Two things bite an unattended driver before the prompt even runs:

  • The glyph is drawn ~6s before the input accepts keystrokes. Waiting for is necessary but not sufficient. The harness sends the prompt, then verifies a chunk of it actually landed in the input box, retrying until it does — so it can't type into a not-yet-live input and submit nothing.
  • First time claude opens a repo it shows "Is this a project you trust?" (which also contains ). The harness detects that dialog and presses Enter to accept it before typing.

If the prompt never lands or work never starts, the harness now fails loudly (non-zero exit) instead of capturing an empty pane and reporting a bogus run.

How completion is detected (the tricky part)

Claude's TUI redraws in place, so you can't just wait for output to stop. The harness polls tmux capture-pane and treats the pane as busy when it shows the spinner's elapsed-time-in-parens — (8s · …) / (1m 3s · …), matched by \(([0-9]+m )?[0-9]+s ·. That's the universal working signal: it shows during the pre-stream thinking phase ((8s · thinking with max effort), which has no token arrow yet) and during streaming. The ↓ N/↑ N token arrow, esc to interrupt, and Initializing… are OR'd in as belt-and-braces (some TUI versions show one but not the others). It declares idle when the prompt is present and not busy for 10 consecutive polls (~5s, long enough to ride out mid-conversation thinking gaps that briefly drop the spinner). (Technique adapted from devpit's WaitForIdle.)

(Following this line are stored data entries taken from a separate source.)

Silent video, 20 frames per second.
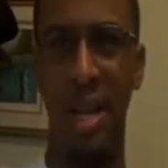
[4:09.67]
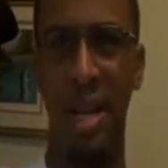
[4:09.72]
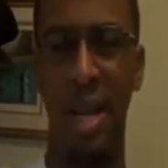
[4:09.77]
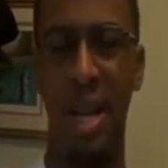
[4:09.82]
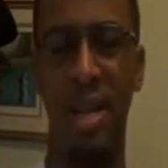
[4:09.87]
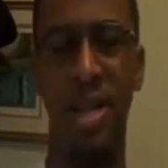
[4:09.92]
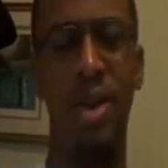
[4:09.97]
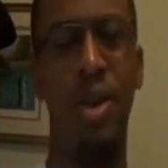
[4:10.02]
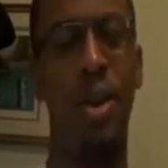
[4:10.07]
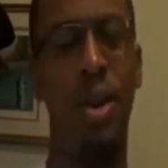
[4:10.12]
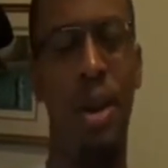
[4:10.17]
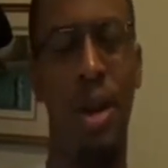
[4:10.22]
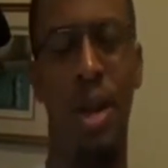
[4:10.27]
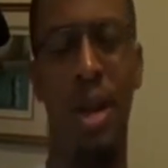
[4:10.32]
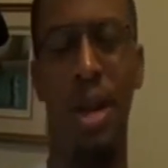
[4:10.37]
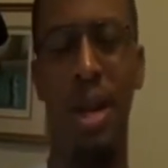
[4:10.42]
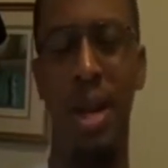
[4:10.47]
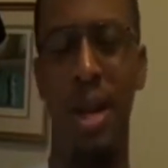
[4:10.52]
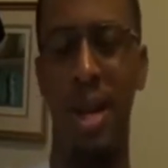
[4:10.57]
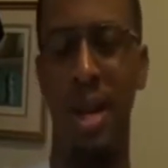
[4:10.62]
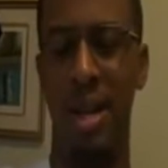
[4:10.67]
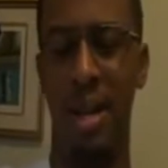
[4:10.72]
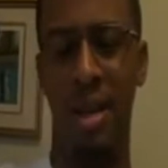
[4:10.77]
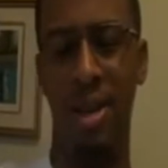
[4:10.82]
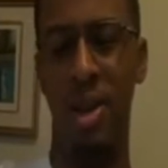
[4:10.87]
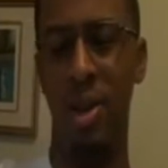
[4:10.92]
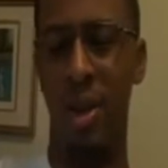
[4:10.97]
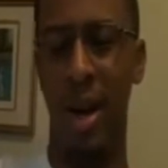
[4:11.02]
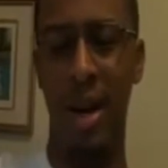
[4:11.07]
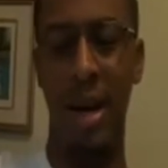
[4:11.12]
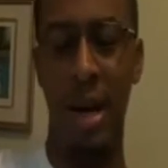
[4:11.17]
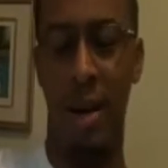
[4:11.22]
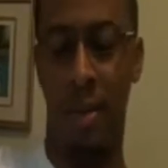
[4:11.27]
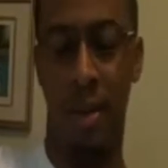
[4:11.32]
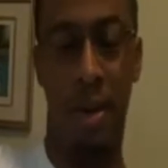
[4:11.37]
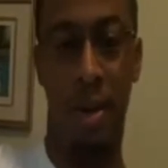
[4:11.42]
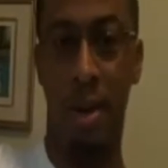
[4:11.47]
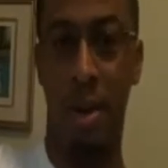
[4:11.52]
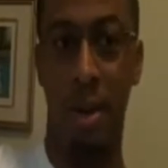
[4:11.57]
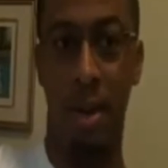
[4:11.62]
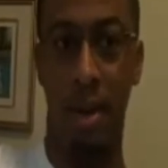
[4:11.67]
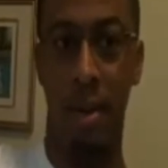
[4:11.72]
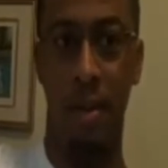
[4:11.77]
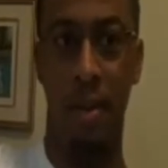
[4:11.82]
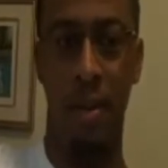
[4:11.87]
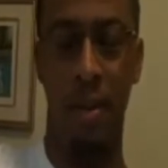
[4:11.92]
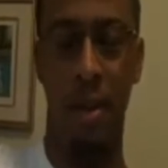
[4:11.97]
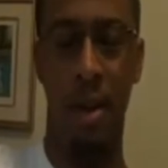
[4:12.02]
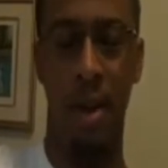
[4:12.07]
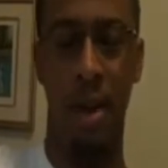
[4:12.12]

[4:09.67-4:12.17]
Yeah, Torrent, who I never heard of.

Where the breakdown comes from

parse-session.mjs reads the newest session log under ~/.claude/projects/<escaped-cwd>/<session>.jsonl and its subagent transcripts under <session>/subagents/*.jsonl. The subagent file is where the real tool calls are — the main log only shows the Agent delegation. You can run it standalone:

node scripts/agent-eval/parse-session.mjs /tmp/corpus/vscode

Headless test (clean tokens, forceable Explore path)

scripts/agent-eval/run-agent.sh <repo-path> <label> "<question>"

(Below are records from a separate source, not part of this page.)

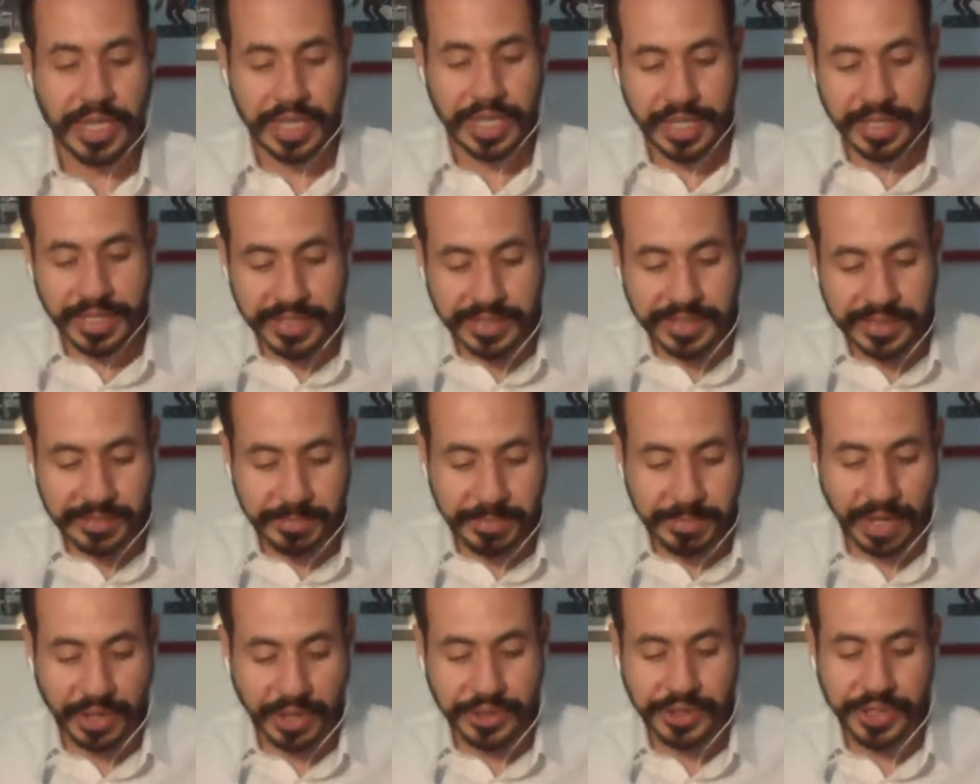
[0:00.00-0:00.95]
in as
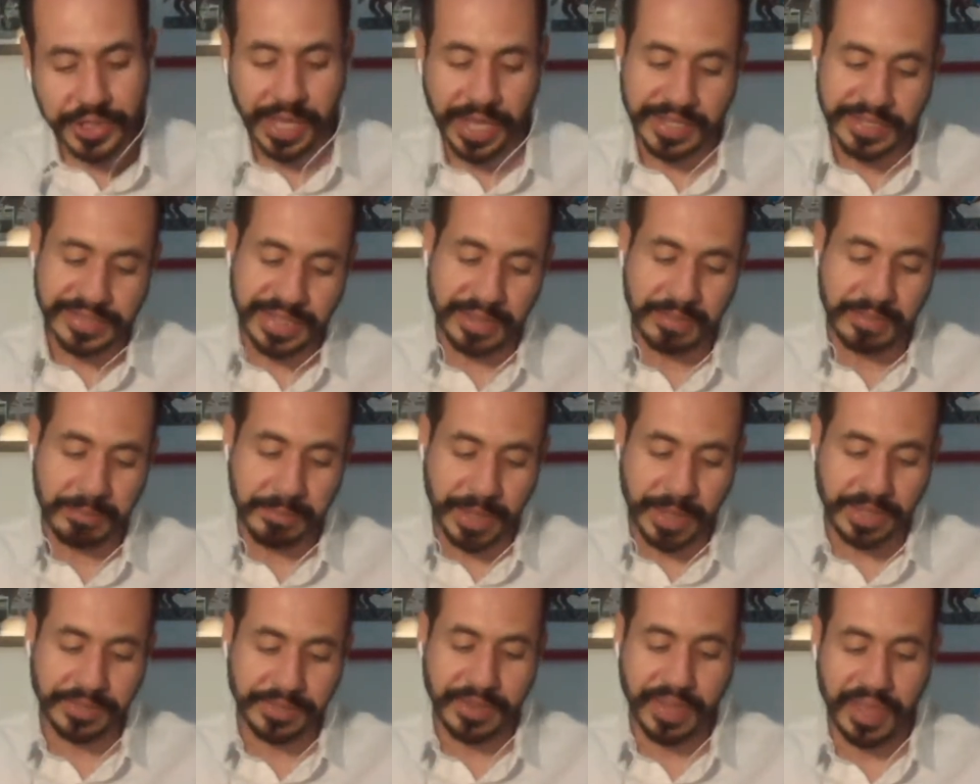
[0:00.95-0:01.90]
much as that
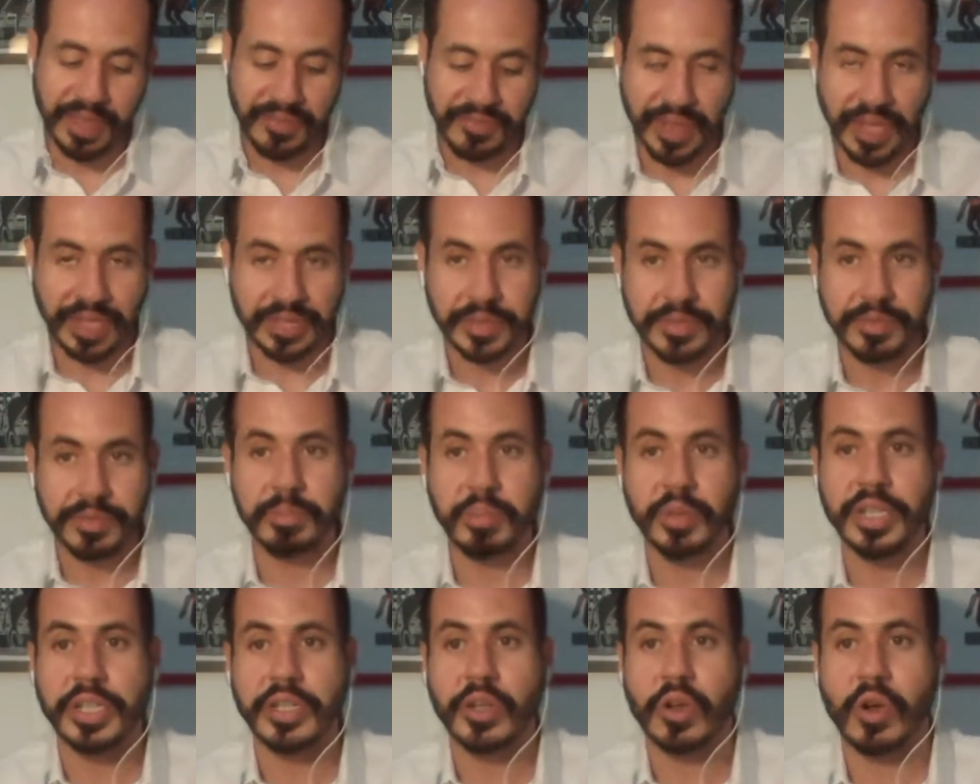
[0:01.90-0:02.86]
meant effective
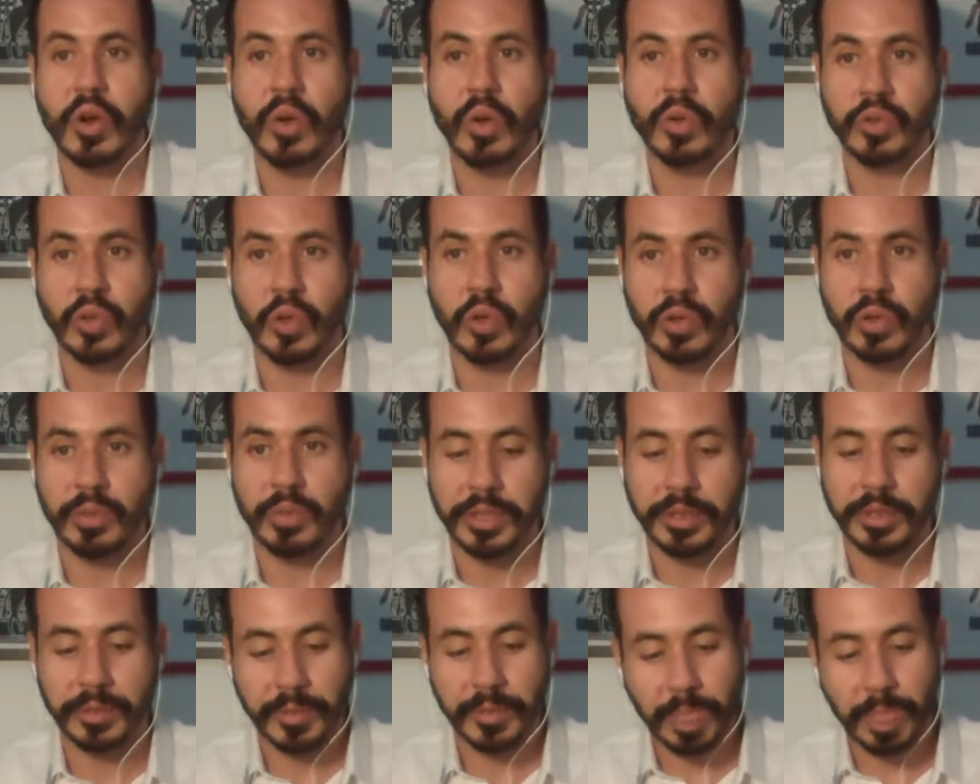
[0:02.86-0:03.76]
political autonomy.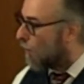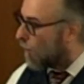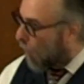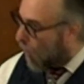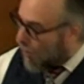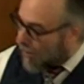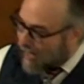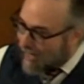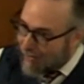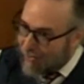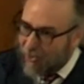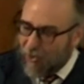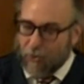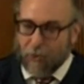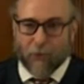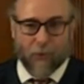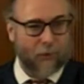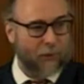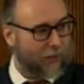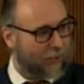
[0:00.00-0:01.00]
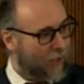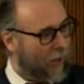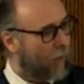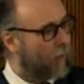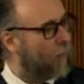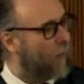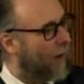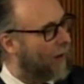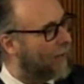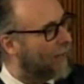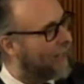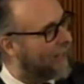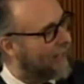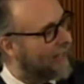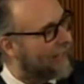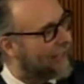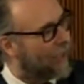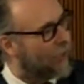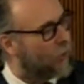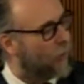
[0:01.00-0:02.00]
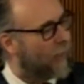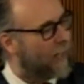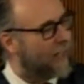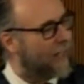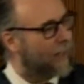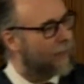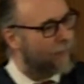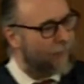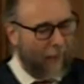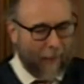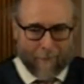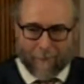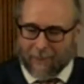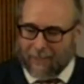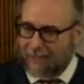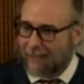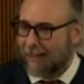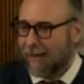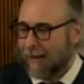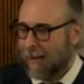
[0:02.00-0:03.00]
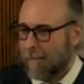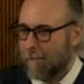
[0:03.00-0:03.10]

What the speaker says: Okay, those are fairly easy to identify, but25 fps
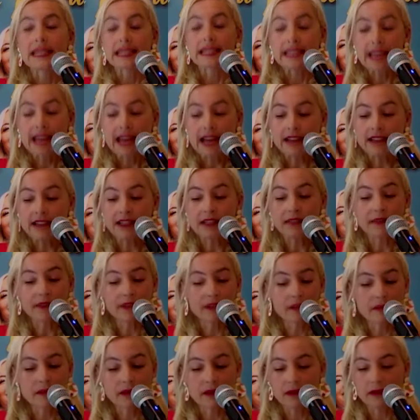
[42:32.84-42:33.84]
Yeah,
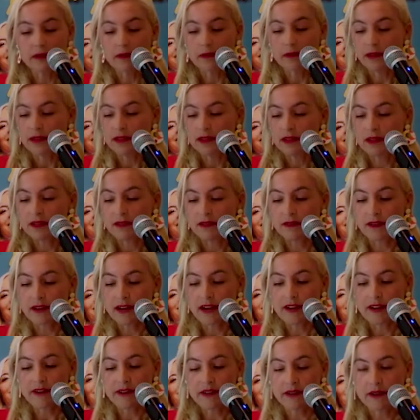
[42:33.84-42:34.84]
definitely both books are for
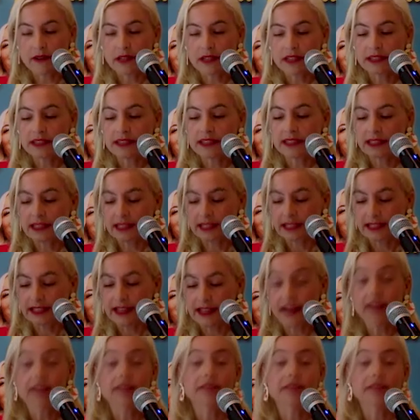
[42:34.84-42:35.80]
everyone. Yeah,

Writes stream-json and prints the tool sequence + exact tokens/cost. To reproduce the Explore-subagent path headlessly, ask for it: "Use an Explore subagent to investigate, then answer: …".

Running a sweep

Single runs vary a lot (the VS Code question has ranged 26–37 tool uses / 88–105k tokens across runs). For a real signal, run N≥3 and take the median:

for i in 1 2 3; do
  scripts/agent-eval/itrun.sh /tmp/corpus/vscode "vscode-$i" "<question>"
done

What "good" looks like

After the explore-first guidance (PR #191), an understanding question should show the agent leading with codegraph_explore and using search/node to fill gaps — not a wall of Read/Grep. Example faithful run: VERDICT: codegraph_explore used 3x | Read 8 | Grep/Bash 1. If explore is 0 and Read/Grep dominate, the guidance regressed.

Output artifacts

Transcripts and logs go to $AGENT_EVAL_OUT (default /tmp/agent-eval/): itrun-<label>.txt (pane capture), run-<label>.jsonl (headless stream-json).